*** Opening of DATA LISTING ***

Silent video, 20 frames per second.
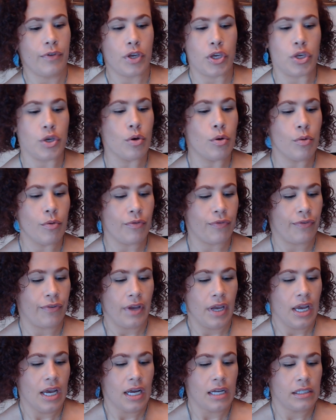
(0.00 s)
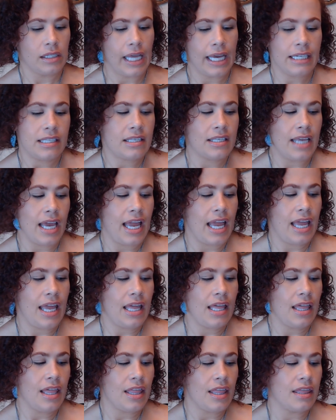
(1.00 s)
you've let's
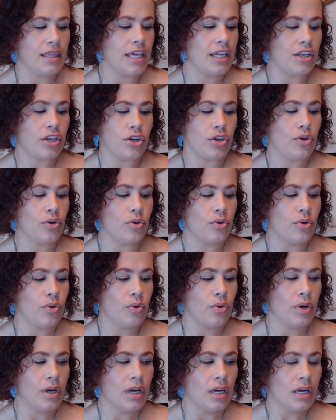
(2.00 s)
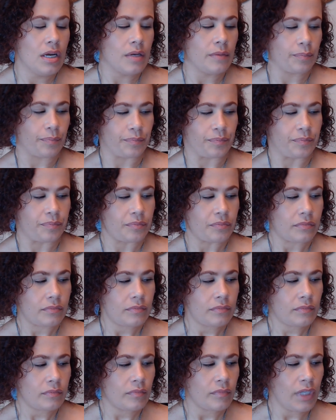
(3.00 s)
say that you
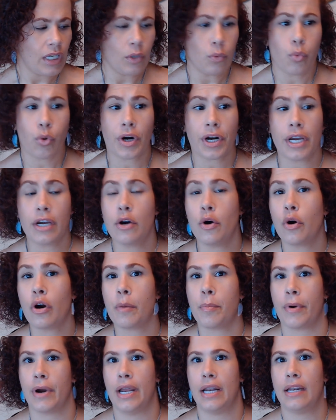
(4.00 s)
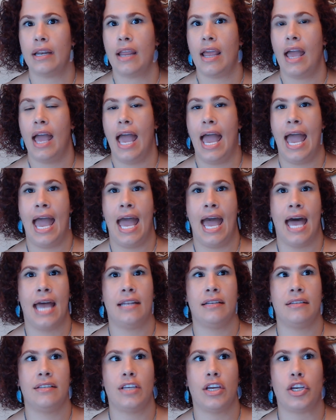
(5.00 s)
work in corporate
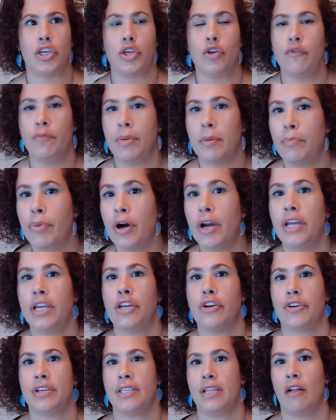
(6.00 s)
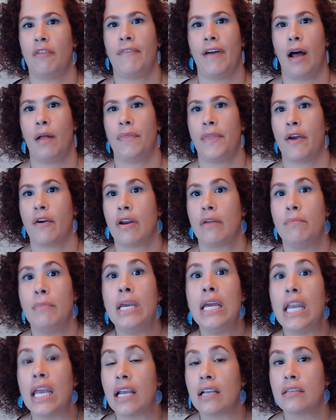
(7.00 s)
and you've been putting yourself out there in
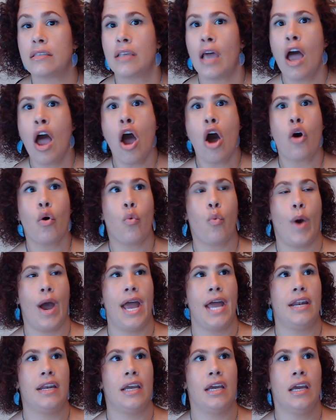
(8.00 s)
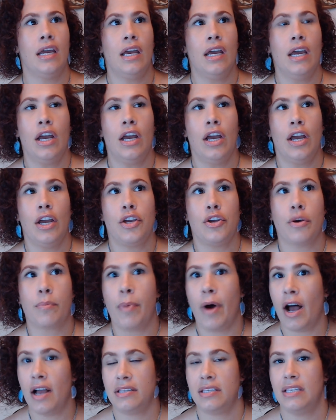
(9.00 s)
meetings when your
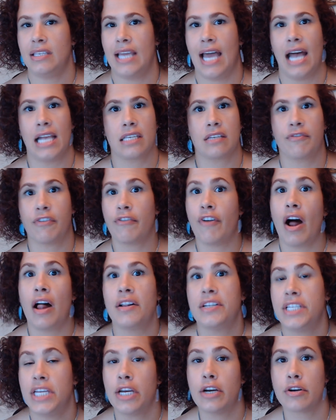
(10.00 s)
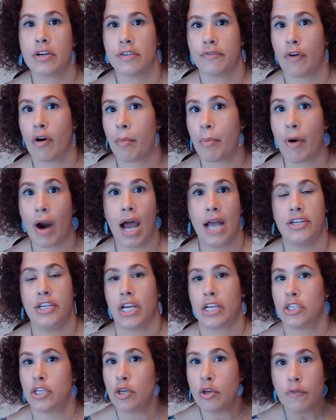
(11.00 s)
bosses ask for volunteers for a
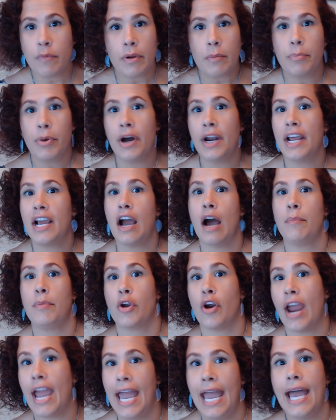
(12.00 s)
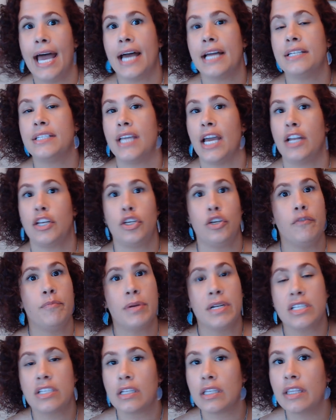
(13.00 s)
project. You've been putting up your hand and you've
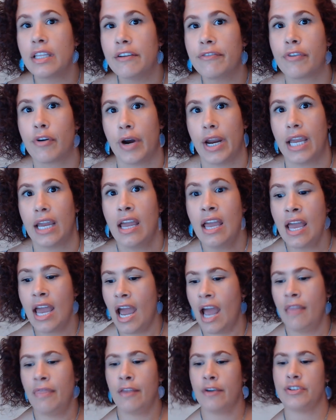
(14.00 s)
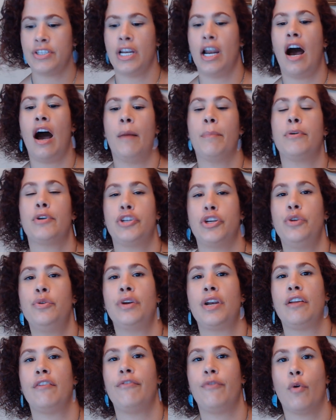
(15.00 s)
been delivering, and there's an
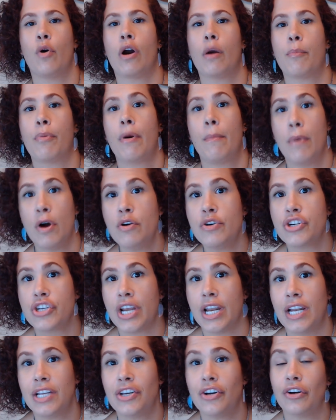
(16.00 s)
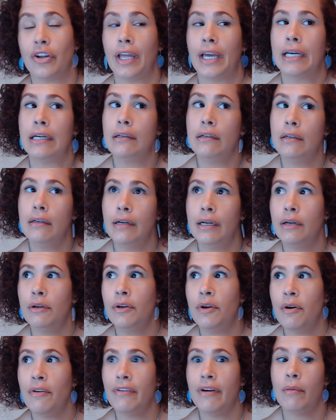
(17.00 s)
opportunity for promotion, and you're like, oh, I don't
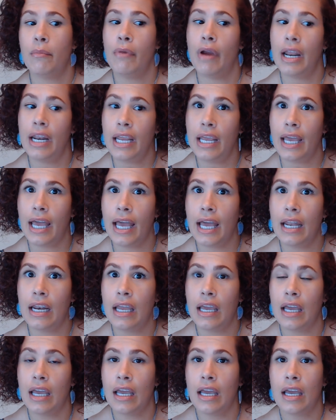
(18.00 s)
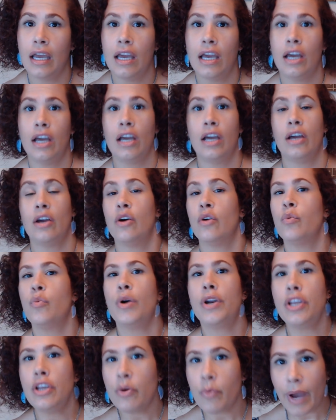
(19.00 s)
know if I'm ready yet.
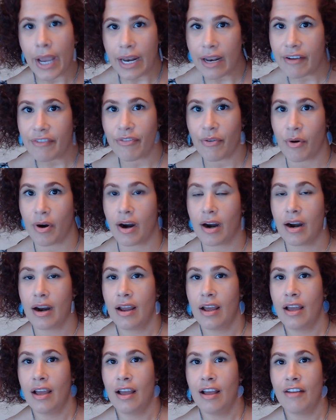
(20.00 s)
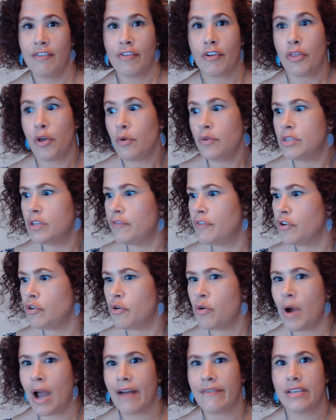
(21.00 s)
What are you waiting for? For those of you
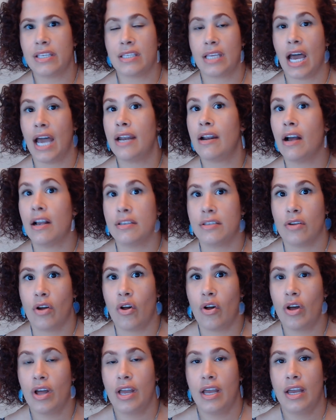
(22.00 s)
who have a side hustle,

*** Close of DATA LISTING ***

ACTION ITEM |
The entire listing above, word for word and without pictures, is what should be output.

ANSWER TO THE EXERCISE |
Silent video, 20 frames per second.
(0.00 s)
(1.00 s)
you've let's
(2.00 s)
(3.00 s)
say that you
(4.00 s)
(5.00 s)
work in corporate
(6.00 s)
(7.00 s)
and you've been putting yourself out there in
(8.00 s)
(9.00 s)
meetings when your
(10.00 s)
(11.00 s)
bosses ask for volunteers for a
(12.00 s)
(13.00 s)
project. You've been putting up your hand and you've
(14.00 s)
(15.00 s)
been delivering, and there's an
(16.00 s)
(17.00 s)
opportunity for promotion, and you're like, oh, I don't
(18.00 s)
(19.00 s)
know if I'm ready yet.
(20.00 s)
(21.00 s)
What are you waiting for? For those of you
(22.00 s)
who have a side hustle,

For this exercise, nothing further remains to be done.